Пока отец Алексей стоял, размышляя, солнце вплотную приблизилось к лесу на горизонте и стал разгораться багровый закат, охватывая все существо батюшки необъяснимым возбуждением. Он завороженно смотрел на это явление природы. В небе, как бы догоняя солнце, тихо, без единого крика, удалялся клин гусей. «Наверное, последние птицы улетают». Постепенно цвет заката слился с красками осени, и Алеша вдруг вдохнул полную грудь воздуха и хотел крикнуть на весь мир: «В-е-р-у-ю!» – но из груди вырвался только хрип, и он закашлялся. Постояв еще немного у развилки, батюшка повернул направо, к церкви. Уже начало смеркаться, когда он дошел до храма Божьего. У входа в церковь его ждал друг. Он попросил отца Алексея принять исповедь у одной прихожанки, которая хочет исповедоваться только незнакомому священнику.
***
После встречи у церкви с незнакомцем молодой священник просидел неподвижно на скамейке остаток ночи и уже в предрассветных сумерках с трудом поплелся обратно. Он шел, и мысли навязчиво крутились в голове: «Какой из меня священник, раз я исповедовать не могу? Или переломить себя и ходить на службу, как на работу? Ведь чем дальше, тем будет труднее. А иконы?
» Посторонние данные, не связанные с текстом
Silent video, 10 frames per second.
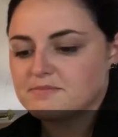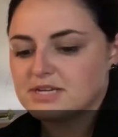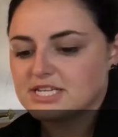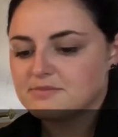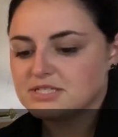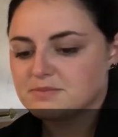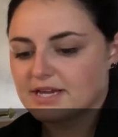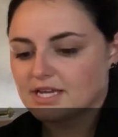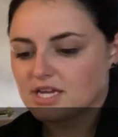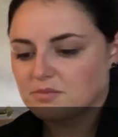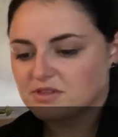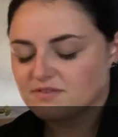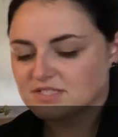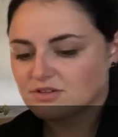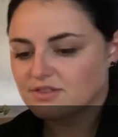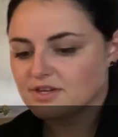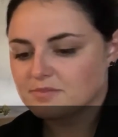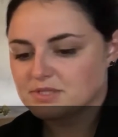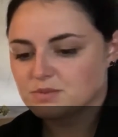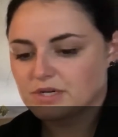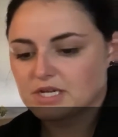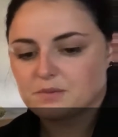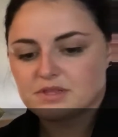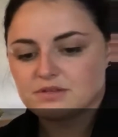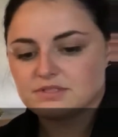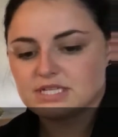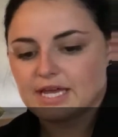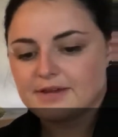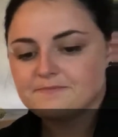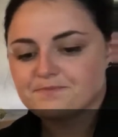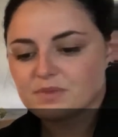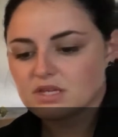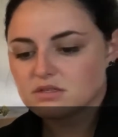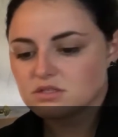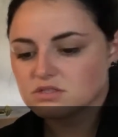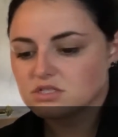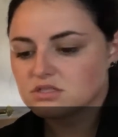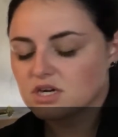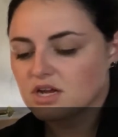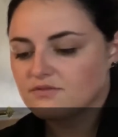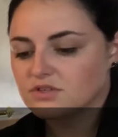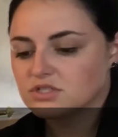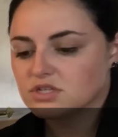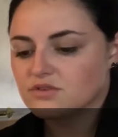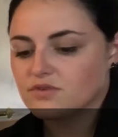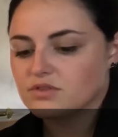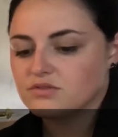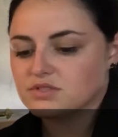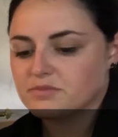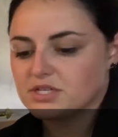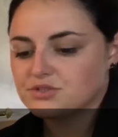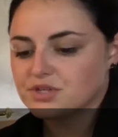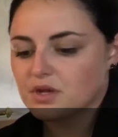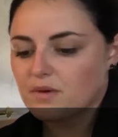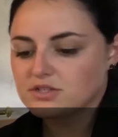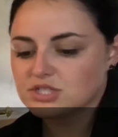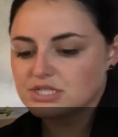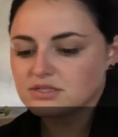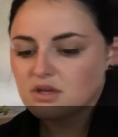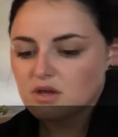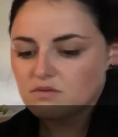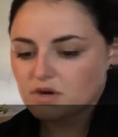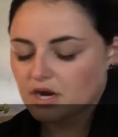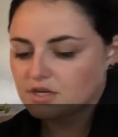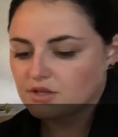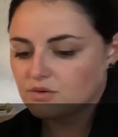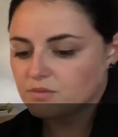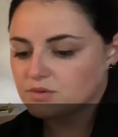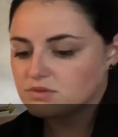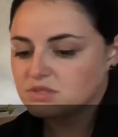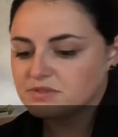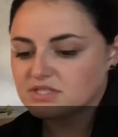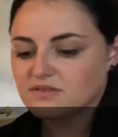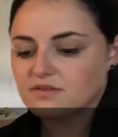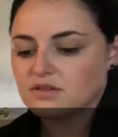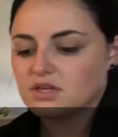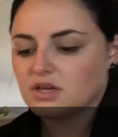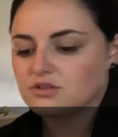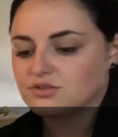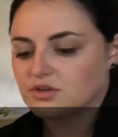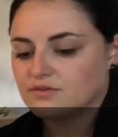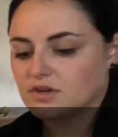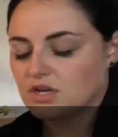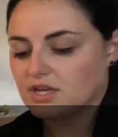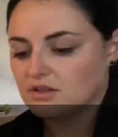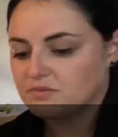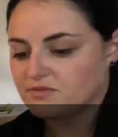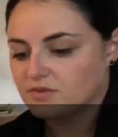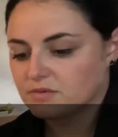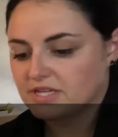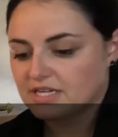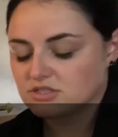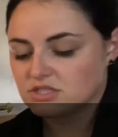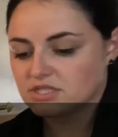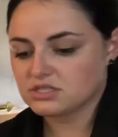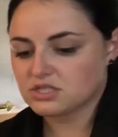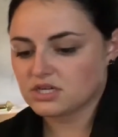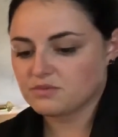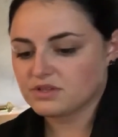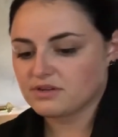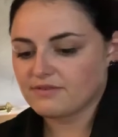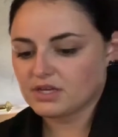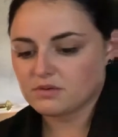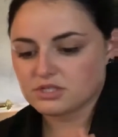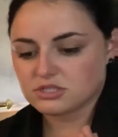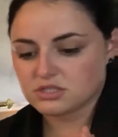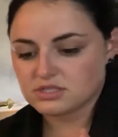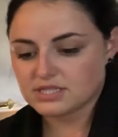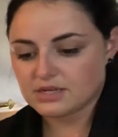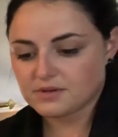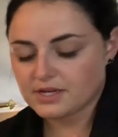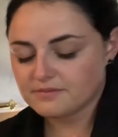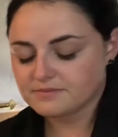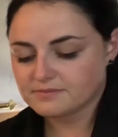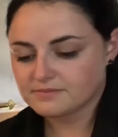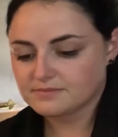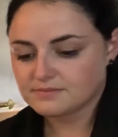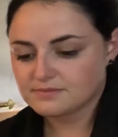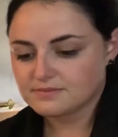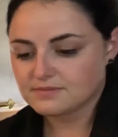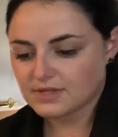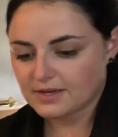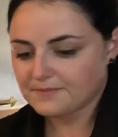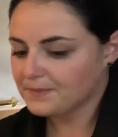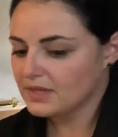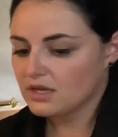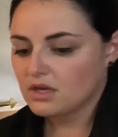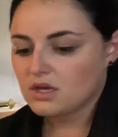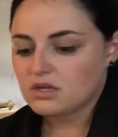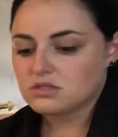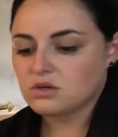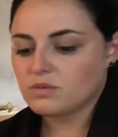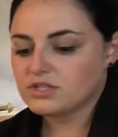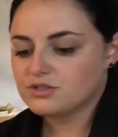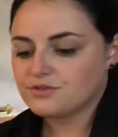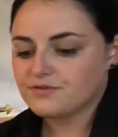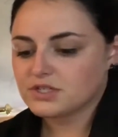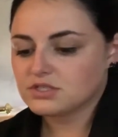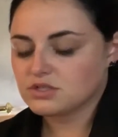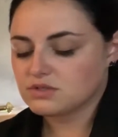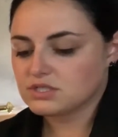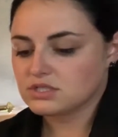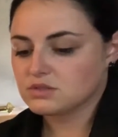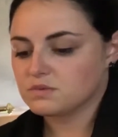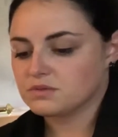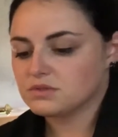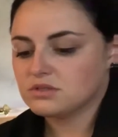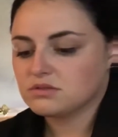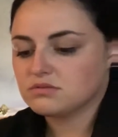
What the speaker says: My name is Megan. I'll be the physical therapist working with you today. So to start off, we're just going to run through some history questions regarding your wound specifically and your overall health before we actually get started with an evaluation. Is that okay? Okay. So when did you first notice this wound?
Здесь тот со скамейки угадал: от их укоризненного взгляда уснуть я не могу! – подумал отец Алексей и, тут же вспомнив, что он решил, мол, все виденное и услышанное только расстройство его разума, окончательно запутавшись, тихо произнес:
– Надо уходить из церкви, надо уходить!
Все дальше и дальше удалялся он от церкви. Наконец обернулся, перекрестился, безнадежно махнул рукой и уже быстрым шагом пошел по тропинке обратно к деревне. Дойдя до своей избы из последних сил, чувствуя так и не прекратившуюся сильную головную боль, да еще и высокую температуру, не раздеваясь, молодой человек упал на кровать и тут же забылся в тяжелом сне.
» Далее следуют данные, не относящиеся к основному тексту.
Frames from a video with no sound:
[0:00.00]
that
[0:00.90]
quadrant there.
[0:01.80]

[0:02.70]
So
Отец Алексей лихо отплясывал в одном исподнем с той девкой, которую он исповедовал накануне; девка была почти голая, только в коротенькой ночной рубашке и залихватски крутила над головой поповскую рясу, приговаривая:
– Вот так, батюшка, вот так, покажи, что ты настоящий мужик и ничто человеческое тебе не чуждо. И ближе-ближе ко мне придвинься: запах твой мужицкий хочу чувствовать… Вот! Чувствую силу твою.
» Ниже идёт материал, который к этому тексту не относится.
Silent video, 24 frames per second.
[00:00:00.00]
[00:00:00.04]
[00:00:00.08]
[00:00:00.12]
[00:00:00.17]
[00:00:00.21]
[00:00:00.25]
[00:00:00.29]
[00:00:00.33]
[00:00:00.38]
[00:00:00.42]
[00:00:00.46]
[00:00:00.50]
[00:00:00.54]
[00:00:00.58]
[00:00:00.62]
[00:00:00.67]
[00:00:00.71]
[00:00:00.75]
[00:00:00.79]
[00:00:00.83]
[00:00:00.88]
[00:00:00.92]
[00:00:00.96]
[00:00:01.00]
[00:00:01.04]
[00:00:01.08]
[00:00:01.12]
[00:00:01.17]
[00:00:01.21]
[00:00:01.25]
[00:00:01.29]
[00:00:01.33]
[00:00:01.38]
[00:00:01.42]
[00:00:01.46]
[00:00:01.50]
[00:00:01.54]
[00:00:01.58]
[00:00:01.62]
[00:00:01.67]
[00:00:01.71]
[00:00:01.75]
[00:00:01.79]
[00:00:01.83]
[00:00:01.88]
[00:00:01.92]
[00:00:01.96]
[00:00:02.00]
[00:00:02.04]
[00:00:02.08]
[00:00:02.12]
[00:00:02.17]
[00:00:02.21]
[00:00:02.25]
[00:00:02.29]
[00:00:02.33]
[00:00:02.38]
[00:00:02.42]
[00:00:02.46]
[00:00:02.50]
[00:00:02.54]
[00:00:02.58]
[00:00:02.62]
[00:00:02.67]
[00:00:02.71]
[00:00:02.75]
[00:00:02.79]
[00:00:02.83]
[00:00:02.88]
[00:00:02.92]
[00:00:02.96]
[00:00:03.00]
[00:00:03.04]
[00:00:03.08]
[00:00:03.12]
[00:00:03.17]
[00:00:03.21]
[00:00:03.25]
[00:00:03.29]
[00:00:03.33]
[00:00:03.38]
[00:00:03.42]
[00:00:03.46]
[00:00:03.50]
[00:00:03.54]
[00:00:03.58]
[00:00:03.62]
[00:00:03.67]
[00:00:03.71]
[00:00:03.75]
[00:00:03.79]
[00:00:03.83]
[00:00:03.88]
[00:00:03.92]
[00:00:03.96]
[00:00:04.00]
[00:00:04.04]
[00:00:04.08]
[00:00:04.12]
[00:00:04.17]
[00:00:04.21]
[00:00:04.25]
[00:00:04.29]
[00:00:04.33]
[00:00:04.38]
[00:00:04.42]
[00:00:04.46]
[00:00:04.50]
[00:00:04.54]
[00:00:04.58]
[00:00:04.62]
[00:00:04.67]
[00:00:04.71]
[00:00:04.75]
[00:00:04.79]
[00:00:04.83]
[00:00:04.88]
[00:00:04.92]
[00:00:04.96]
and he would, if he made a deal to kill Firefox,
От этих слов дух у батюшки перехватило и с криком «Эх, твою!» он пошел кругами по избе, прихлопывая себя по ляжкам и лихо откидывая волосы назад.
На мгновение в его голове прояснилось, он хотел перекреститься и сказать: «Прости, Господи, душу грешную!» – да руки не послушались, продолжая прихлопывать теперь уже по коленям, а вместо слов получились только присвисты и улюлюканья.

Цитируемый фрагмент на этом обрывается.